** What you have to do **
Treat the line containing "[5:29.93-5:30.93]" as the last one, and return every line exactly from the first line of the material below up to it.

** Excerpted records **
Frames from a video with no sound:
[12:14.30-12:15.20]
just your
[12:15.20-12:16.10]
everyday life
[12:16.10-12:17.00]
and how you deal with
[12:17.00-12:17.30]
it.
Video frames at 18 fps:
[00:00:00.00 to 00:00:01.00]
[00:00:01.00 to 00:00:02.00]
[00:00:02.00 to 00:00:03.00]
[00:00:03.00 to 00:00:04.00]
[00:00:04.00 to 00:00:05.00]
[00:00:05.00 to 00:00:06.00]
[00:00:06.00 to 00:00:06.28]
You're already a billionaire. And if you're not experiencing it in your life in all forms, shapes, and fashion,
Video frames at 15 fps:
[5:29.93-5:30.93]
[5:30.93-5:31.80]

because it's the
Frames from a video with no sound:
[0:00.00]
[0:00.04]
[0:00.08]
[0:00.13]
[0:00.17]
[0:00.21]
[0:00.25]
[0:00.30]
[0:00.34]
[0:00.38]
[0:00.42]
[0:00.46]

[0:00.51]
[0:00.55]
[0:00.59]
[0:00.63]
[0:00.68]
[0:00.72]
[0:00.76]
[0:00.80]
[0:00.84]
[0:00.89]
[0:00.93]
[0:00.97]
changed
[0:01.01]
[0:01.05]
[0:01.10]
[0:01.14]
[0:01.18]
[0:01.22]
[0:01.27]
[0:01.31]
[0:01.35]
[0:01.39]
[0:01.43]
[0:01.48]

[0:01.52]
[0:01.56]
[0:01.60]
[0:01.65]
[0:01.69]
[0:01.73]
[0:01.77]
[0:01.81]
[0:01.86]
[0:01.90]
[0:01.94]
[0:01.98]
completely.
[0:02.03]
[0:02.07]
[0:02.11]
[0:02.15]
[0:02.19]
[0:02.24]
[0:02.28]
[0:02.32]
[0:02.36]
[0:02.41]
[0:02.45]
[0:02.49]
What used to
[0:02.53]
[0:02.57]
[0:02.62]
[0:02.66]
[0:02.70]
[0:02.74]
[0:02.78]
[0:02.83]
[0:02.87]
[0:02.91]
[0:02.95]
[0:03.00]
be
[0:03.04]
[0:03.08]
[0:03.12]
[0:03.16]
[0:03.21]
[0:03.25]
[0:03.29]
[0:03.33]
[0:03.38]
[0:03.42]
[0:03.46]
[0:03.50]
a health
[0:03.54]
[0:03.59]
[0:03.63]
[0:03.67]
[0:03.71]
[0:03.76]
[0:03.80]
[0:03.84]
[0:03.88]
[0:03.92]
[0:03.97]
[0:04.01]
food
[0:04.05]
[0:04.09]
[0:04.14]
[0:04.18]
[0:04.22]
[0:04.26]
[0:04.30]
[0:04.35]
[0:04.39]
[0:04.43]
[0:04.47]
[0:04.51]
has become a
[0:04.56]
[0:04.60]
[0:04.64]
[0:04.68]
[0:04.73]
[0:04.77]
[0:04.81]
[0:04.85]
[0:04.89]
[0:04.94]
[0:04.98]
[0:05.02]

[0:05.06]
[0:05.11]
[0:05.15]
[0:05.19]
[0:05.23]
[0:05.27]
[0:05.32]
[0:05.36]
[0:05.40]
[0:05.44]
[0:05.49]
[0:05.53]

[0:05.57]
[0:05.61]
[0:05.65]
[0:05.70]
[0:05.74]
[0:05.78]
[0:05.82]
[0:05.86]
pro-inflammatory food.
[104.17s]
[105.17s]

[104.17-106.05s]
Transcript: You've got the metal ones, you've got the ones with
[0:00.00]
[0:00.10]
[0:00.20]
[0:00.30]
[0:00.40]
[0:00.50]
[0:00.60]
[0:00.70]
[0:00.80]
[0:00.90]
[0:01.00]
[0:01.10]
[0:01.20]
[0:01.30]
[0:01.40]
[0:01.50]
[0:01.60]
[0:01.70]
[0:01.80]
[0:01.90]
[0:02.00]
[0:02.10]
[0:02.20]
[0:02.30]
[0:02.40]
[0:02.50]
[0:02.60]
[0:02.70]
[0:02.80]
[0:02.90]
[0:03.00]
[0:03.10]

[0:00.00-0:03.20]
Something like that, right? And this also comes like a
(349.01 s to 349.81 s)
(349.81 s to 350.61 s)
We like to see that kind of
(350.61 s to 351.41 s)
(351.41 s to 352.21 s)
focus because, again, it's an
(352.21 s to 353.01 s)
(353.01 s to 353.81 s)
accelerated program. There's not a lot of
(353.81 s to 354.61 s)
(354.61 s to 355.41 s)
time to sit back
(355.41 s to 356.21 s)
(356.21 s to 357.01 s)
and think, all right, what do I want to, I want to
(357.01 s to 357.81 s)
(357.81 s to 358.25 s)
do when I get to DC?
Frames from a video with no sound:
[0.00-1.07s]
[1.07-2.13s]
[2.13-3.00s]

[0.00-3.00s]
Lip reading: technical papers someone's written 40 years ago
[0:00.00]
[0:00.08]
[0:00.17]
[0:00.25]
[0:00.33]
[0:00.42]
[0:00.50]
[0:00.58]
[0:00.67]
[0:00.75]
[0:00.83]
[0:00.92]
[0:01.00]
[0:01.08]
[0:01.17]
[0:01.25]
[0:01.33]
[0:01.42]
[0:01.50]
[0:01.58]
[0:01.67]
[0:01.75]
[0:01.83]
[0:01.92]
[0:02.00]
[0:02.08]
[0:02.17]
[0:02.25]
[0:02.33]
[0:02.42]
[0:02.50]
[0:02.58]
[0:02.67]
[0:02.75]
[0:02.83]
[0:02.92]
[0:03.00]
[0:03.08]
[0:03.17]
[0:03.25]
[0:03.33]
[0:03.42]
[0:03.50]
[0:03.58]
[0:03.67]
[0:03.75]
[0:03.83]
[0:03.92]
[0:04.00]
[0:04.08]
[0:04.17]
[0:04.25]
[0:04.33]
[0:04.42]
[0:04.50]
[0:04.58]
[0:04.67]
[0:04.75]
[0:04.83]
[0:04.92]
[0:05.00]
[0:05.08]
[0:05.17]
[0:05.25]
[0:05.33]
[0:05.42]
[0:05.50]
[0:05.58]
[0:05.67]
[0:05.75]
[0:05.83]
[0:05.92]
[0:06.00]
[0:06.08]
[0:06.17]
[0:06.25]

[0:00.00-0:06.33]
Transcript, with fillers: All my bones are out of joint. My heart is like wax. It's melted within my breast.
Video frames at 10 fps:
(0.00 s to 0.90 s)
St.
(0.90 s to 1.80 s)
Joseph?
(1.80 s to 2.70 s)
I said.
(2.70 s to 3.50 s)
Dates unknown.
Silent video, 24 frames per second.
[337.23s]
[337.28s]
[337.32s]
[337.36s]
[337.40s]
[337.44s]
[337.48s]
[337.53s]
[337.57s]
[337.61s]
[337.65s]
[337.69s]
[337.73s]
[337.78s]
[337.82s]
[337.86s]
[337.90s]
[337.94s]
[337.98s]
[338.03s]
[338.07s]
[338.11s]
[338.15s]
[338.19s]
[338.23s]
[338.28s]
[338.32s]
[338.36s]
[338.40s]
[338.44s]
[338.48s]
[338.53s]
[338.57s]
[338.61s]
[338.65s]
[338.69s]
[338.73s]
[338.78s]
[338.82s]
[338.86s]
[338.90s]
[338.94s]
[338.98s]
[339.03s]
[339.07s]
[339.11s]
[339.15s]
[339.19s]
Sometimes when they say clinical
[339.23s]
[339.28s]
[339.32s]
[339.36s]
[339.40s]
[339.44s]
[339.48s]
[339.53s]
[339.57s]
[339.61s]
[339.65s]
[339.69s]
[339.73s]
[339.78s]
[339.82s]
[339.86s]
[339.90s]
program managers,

** Solution to the exercise **
Frames from a video with no sound:
[12:14.30-12:15.20]
just your
[12:15.20-12:16.10]
everyday life
[12:16.10-12:17.00]
and how you deal with
[12:17.00-12:17.30]
it.
Video frames at 18 fps:
[00:00:00.00 to 00:00:01.00]
[00:00:01.00 to 00:00:02.00]
[00:00:02.00 to 00:00:03.00]
[00:00:03.00 to 00:00:04.00]
[00:00:04.00 to 00:00:05.00]
[00:00:05.00 to 00:00:06.00]
[00:00:06.00 to 00:00:06.28]
You're already a billionaire. And if you're not experiencing it in your life in all forms, shapes, and fashion,
Video frames at 15 fps:
[5:29.93-5:30.93]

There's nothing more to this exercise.